E nefanda mi pare e mi disgusta la solerte pretesa di chi (Stato, Chiesa, Scienza) pretende di "difendere" il tuo diritto alla tua vita o alla tua morte quando entrambe non hanno ormai speranza di alcun sviluppo né futuro, mentre della precedente tua esistenza - nella sua complessità od anche pesante difficoltà-, non s'é mai né accorto, né curato. Nella società perfetta, avrebbe, invece, dovuto.
venerdì 8 ottobre 2010
Ritratto intimo di un genio
Amava fare la parte del solitario. Aveva una risata che, pur risultando contagiosa, talvolta urtava ed infastidiva, ricordando essa il latrato di una foca. Amava stare in compagnia, suonando il violino e cantando, bevendo caffé forte e fumando sigari, ma, nonostante questo, pareva che comunque una specie di barriera non visibile ma intuibile lo separasse dagli altri, compresi i famigliari e le amicizie intime.
Non sopportava alcun tipo di costrizione, ma amava esercitare la comunanza con coloro che gli erano intellettualmente vicini e coltivò alcune importanti amicizie per l' intera vita.
Era cordiale con tutti, gentile con le persone di ogni classe sociale ed età, positivamente disponibile verso l' umanità intera.
Non sopportava, però, l' imposizione di alcun pesante fardello emotivo.

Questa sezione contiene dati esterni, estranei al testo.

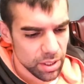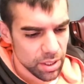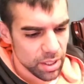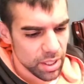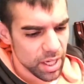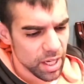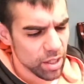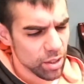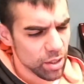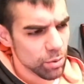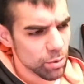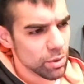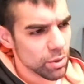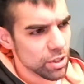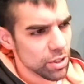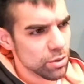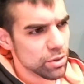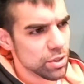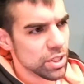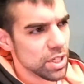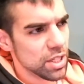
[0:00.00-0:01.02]
Anyone
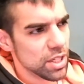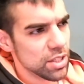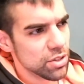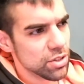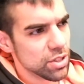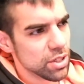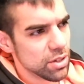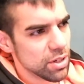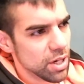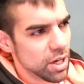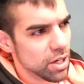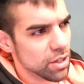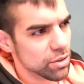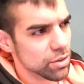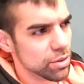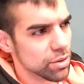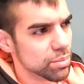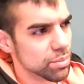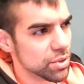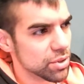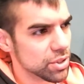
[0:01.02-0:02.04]
who says they're
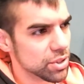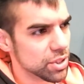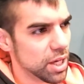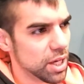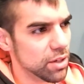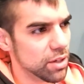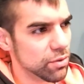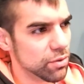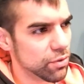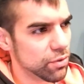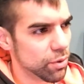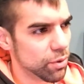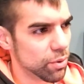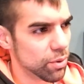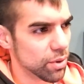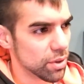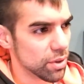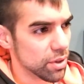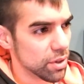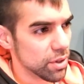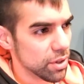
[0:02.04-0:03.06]
100%
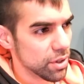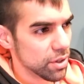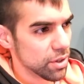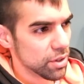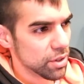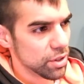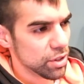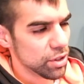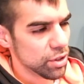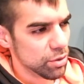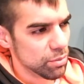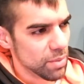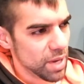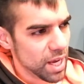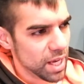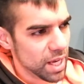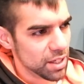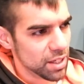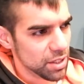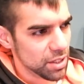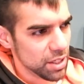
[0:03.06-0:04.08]
for
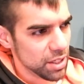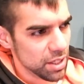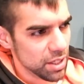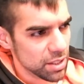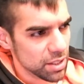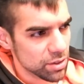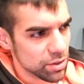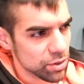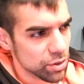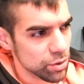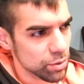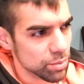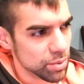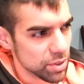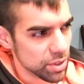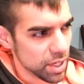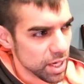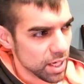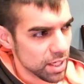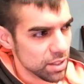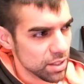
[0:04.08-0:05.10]
humanity and super
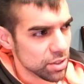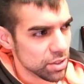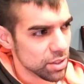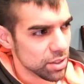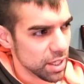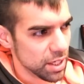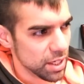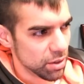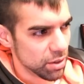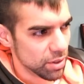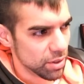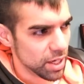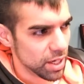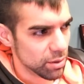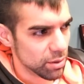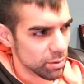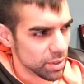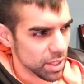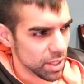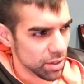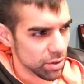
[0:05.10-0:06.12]
nice and they don't care
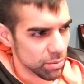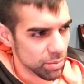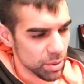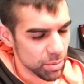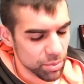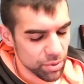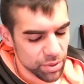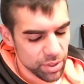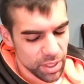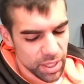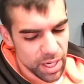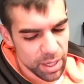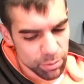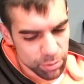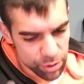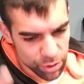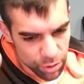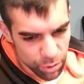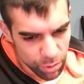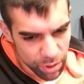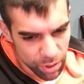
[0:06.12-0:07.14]
what other people think, I
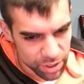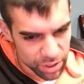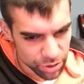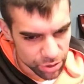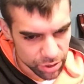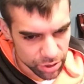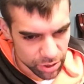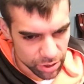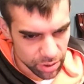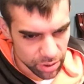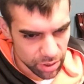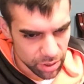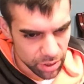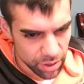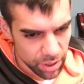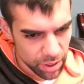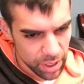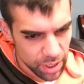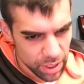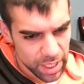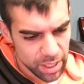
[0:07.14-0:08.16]
would question
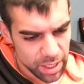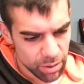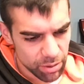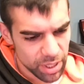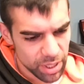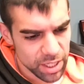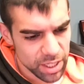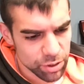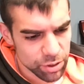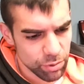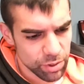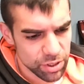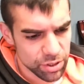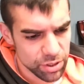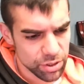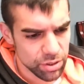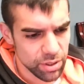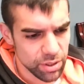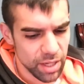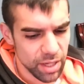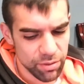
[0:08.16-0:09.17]
And I would ask, what does
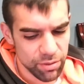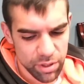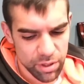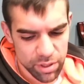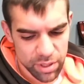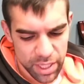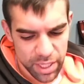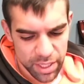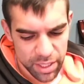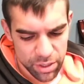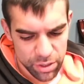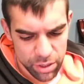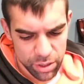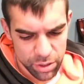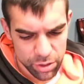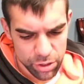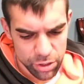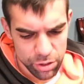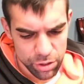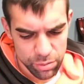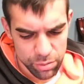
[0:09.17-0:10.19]
your life look like? And
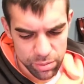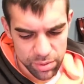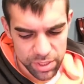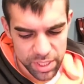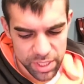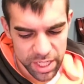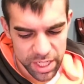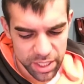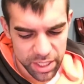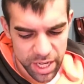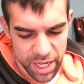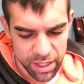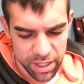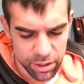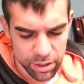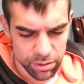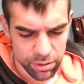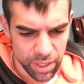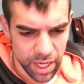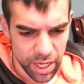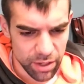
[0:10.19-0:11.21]
do you dedicate
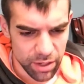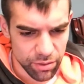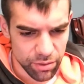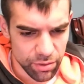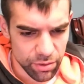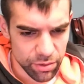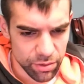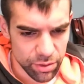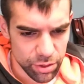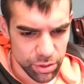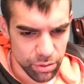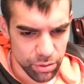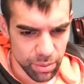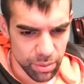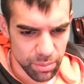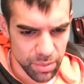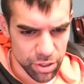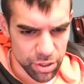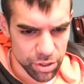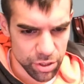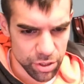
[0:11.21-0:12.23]
your life to a
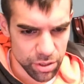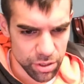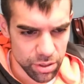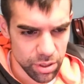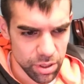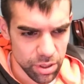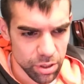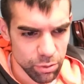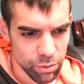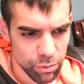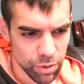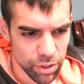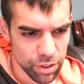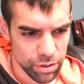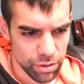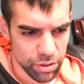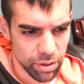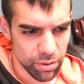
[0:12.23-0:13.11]
mission where you don't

Ebbe, per questa sua "intolleranza", una vita sentimentale piuttosto turbolenta, spesso dolorosa.
"Sono davvero un 'viaggiatore solitario', non mi sono mai dato con tutto il cuore né al paese che mi ha visto nascere, né alla casa, né ai miei amici e neppure ai congiunti più prossimi; verso tutti questi legami mai mi è avvenuto di perdere un certo senso di distacco e un bisogno di solitudine"
Era una naturale espressione di una certa forma di necessaria impermeabilizzazione degli aspetti umani del suo mondo, una commistione di freddezza e calore. "Il mio ardente senso di giustizia e di responsabilità sociale si è sempre trovato a contrastare singolarmente con il mio scarso bisogno di contatti diretti con gli altri esseri umani e con la società". Disse di lui il suo collaboratore Leopold Infeld: " ... La sua estrema gentilezza e il suo pudore sono totalmente impersonali e sembrano provenire da un altro pianeta."
***
Si chiamava Albert Einstein.
Forse, per il geniale fisico, il "distacco" era necessario per dar modo ai suoi pensieri di svilupparsi in totale autonomia, oppure -forse-, era affetto da una qualche impossibilità ad esercitare compiutamente l' empatia, e quindi anche -forse- un eventuale sedicente eccesso di sensibilità, in lui, gli avrebbe provocato, empatizzando, un dolore eccessivo, che temeva di non saper sostenere.
Degli uomini continuano a piacermi più le fragilità che le glorie.